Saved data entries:

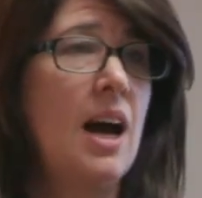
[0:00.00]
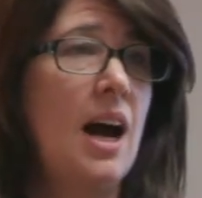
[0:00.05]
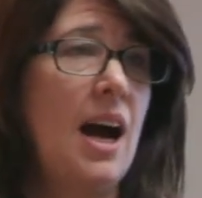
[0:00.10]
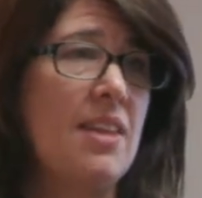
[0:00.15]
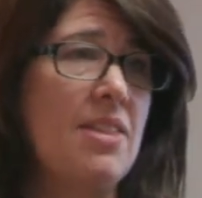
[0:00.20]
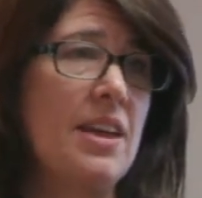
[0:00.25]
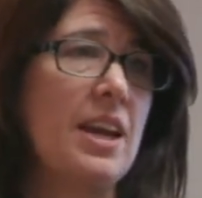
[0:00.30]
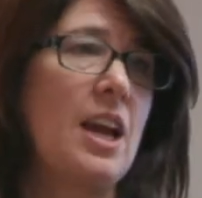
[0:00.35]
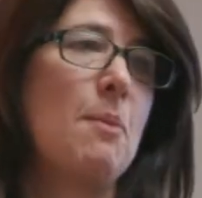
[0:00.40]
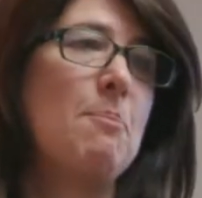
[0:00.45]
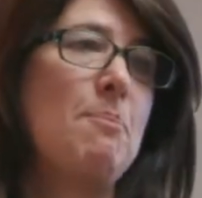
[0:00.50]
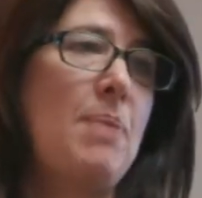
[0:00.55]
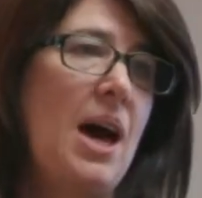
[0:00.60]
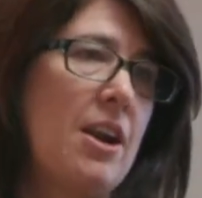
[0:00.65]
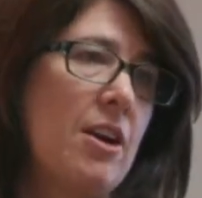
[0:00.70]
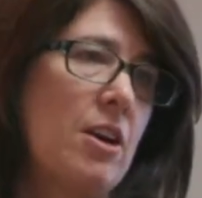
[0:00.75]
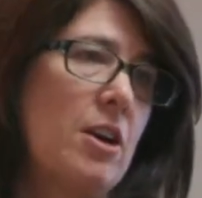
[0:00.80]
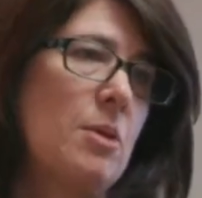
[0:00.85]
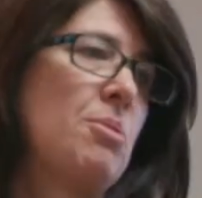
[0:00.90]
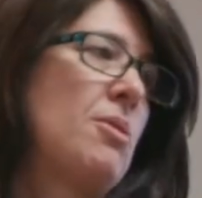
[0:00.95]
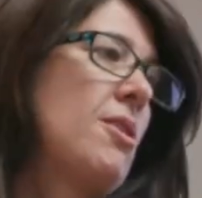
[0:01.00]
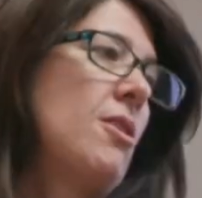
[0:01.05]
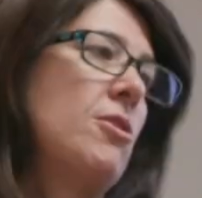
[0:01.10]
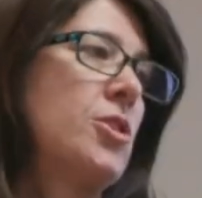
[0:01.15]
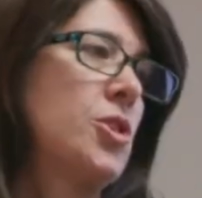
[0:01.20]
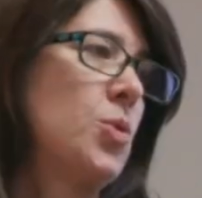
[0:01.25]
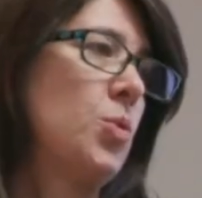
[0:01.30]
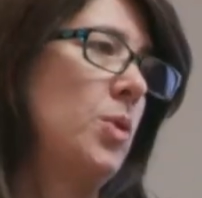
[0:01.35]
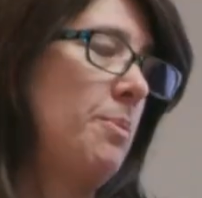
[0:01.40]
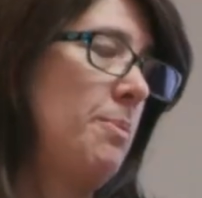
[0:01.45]
I think a better
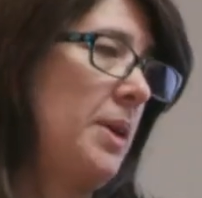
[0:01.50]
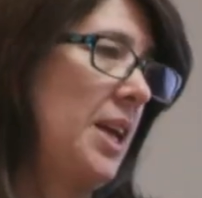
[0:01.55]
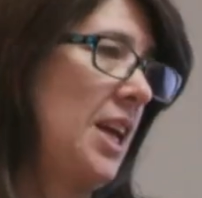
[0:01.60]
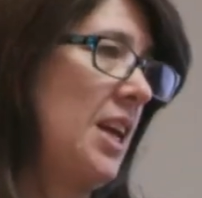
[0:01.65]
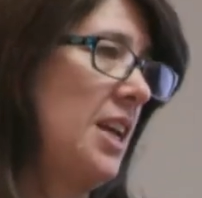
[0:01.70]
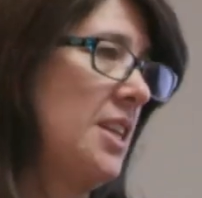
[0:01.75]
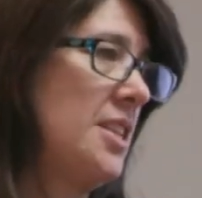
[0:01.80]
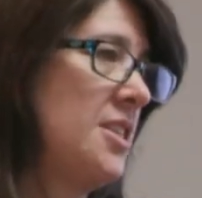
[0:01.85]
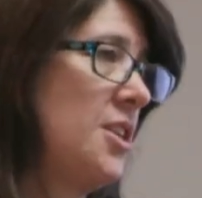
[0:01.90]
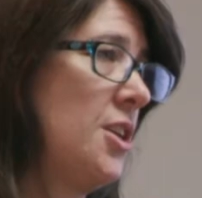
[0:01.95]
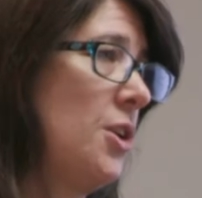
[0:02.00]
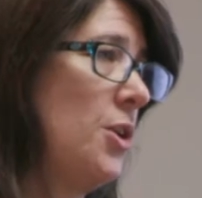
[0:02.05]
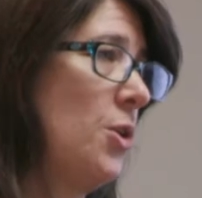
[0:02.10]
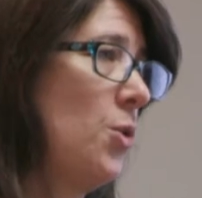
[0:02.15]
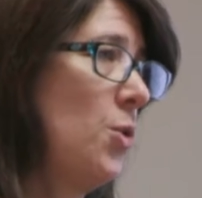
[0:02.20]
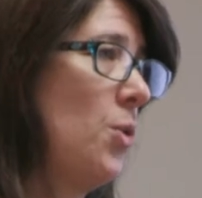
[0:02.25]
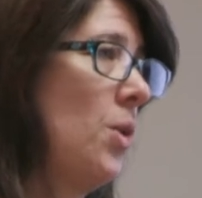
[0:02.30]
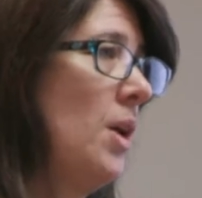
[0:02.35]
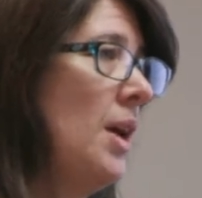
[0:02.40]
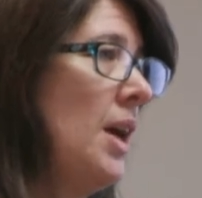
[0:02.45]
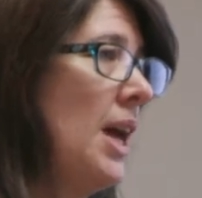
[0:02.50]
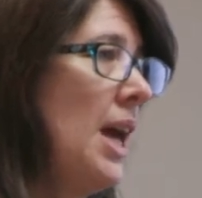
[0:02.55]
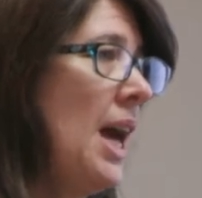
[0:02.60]
approach would be to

Exercise: Output every record above exactly, leaving out the pictures.

Result of the exercise:
[0:00.00]
[0:00.05]
[0:00.10]
[0:00.15]
[0:00.20]
[0:00.25]
[0:00.30]
[0:00.35]
[0:00.40]
[0:00.45]
[0:00.50]
[0:00.55]
[0:00.60]
[0:00.65]
[0:00.70]
[0:00.75]
[0:00.80]
[0:00.85]
[0:00.90]
[0:00.95]
[0:01.00]
[0:01.05]
[0:01.10]
[0:01.15]
[0:01.20]
[0:01.25]
[0:01.30]
[0:01.35]
[0:01.40]
[0:01.45]
I think a better
[0:01.50]
[0:01.55]
[0:01.60]
[0:01.65]
[0:01.70]
[0:01.75]
[0:01.80]
[0:01.85]
[0:01.90]
[0:01.95]
[0:02.00]
[0:02.05]
[0:02.10]
[0:02.15]
[0:02.20]
[0:02.25]
[0:02.30]
[0:02.35]
[0:02.40]
[0:02.45]
[0:02.50]
[0:02.55]
[0:02.60]
approach would be to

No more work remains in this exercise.